Climate change has also exacerbated the increase of waterborne and zoonotic diseases, such as foot and mouth diseases for sheep, goats, and cattle. At the same time, people suffer breakouts of typhoid and cholera.

Following prolonged heavy rains this year, most parts of East Africa have recently experienced numerous landslides, dam breaks, and the washing away of crops, homes, and property. Tourists got stranded and lost many lives in flooded rivers and streams unusually filled during the rainy season. This phenomenon has proved to be a major indicator of climate change and has struck pastoralist communities hard. The fear of unprecedented droughts and famine is even more evident and worrying.

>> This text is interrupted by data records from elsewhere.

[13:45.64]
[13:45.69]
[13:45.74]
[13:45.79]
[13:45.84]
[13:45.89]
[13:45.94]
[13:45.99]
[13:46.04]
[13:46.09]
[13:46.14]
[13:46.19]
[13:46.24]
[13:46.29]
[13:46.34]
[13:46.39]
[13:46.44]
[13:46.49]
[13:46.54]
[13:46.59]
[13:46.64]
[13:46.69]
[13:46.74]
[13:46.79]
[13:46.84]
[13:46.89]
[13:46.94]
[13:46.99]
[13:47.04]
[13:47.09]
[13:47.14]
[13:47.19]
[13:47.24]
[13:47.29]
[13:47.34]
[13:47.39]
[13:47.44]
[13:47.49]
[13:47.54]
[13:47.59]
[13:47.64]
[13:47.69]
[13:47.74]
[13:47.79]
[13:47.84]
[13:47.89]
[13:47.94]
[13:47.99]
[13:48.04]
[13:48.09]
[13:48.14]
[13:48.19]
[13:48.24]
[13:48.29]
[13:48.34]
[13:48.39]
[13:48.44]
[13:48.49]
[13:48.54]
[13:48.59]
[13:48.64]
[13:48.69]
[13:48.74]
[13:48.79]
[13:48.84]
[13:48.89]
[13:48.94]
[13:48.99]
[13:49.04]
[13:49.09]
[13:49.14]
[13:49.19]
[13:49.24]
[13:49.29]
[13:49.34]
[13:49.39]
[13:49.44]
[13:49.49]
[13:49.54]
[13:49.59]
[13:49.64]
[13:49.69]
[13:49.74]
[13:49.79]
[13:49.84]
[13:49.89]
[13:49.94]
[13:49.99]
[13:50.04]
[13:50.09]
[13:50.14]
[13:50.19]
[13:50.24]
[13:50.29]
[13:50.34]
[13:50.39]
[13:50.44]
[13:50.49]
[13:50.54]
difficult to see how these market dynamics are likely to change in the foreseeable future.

Although heavy rains are always a blessing to cattle keepers such as the Maasai, the Datoga, Sukuma, and others, the destruction of markets and price fluctuation due to weak livestock health is another battle they must win. This causes them to incur significant expenditures regarding veterinary drugs and salt to deworm, keep warm, and treat their animals.

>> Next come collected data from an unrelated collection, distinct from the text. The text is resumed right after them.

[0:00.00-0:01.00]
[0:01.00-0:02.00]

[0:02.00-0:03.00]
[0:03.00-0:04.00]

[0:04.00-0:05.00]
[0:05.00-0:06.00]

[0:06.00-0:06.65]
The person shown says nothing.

The World Health Organization recently announced mental health as an essential parameter in human development. Pastoral communities are neither immune to mental health challenges nor far from its effects.

Displacement and evictions occurring in many parts of East Africa, whether due to unfavorable policies mostly tilted towards the creation of fortress conservation areas or by natural calamities, have affected pastoralists’ mental health and well-being thus creating a state of learned helplessness and depression due to loss of their livestock to state operations or droughts and famine, suicide, panic attacks, phobias and an array of anxieties associated with evictions and property loss.

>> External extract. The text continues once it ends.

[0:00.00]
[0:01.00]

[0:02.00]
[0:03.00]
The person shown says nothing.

Such effects have resulted in gender-based violence and disintegrated families. Men have been victims of uncontrolled alcoholism.

Most state apparatus in East Africa, in a bid to create more investments and non-friendly models incompatible with pastoralist ways of life, infringe human rights, leading to loss of lives and land appropriation, thereby leaving pastoralists in a state of abject poverty, ultimately affecting their general well-being and human rights.

Incarceration and displacement of pastoralists from their ancestral lands and culture loss due to the forceful adoption of the modern style of life incompatible with the Indigenous way of life, including the adoption of agriculture, which calls for the clearance of massive land for farming. This practice further shrinks grazing land and exacerbates conflicts between farmers and pastoralists.

Recommendations

  1. Strengthen advocacy for friendly policies that accommodate the coexistence of wildlife and pastoralists. Healthy intersectoral linkages are needed to develop frameworks that favor pastoralists and their way of life.
  2. Increase documentation of traditional knowledge and territories of life of the pastoralists.
  3. Develop social infrastructures, including mental health, to help pastoral and other Indigenous communities cope with stressors during challenging times and situations.
  4. Mobilize and raise funds for legal aid for environmental human rights defenders in legal proceedings related to land conflicts.
  5. Develop, adopt, and promote land tenure models that support and sustain territories of life of Indigenous Peoples.
  6. Strengthen the practice of good agroecological practices to reduce land degradation.
  7. Adopt livestock breeds that are resistant to drought.

About the author

Paul Saing’eu is a Maasai pastoralist from Ngorongoro District in northern Tanzania. He is a co-founder of Wings of Mercy Psychological Support Organization (WMPSO) and a leader in advancing human rights and land rights and defending the territories of life of Indigenous Peoples and local communities. WMPSO collaborates with environmental and social justice organizations like Ujamaa Community Resource Team (UCRT). Paul is the Regional Coordinator for East Africa and the Horn of Africa at the ICCA Consortium’s Secretariat.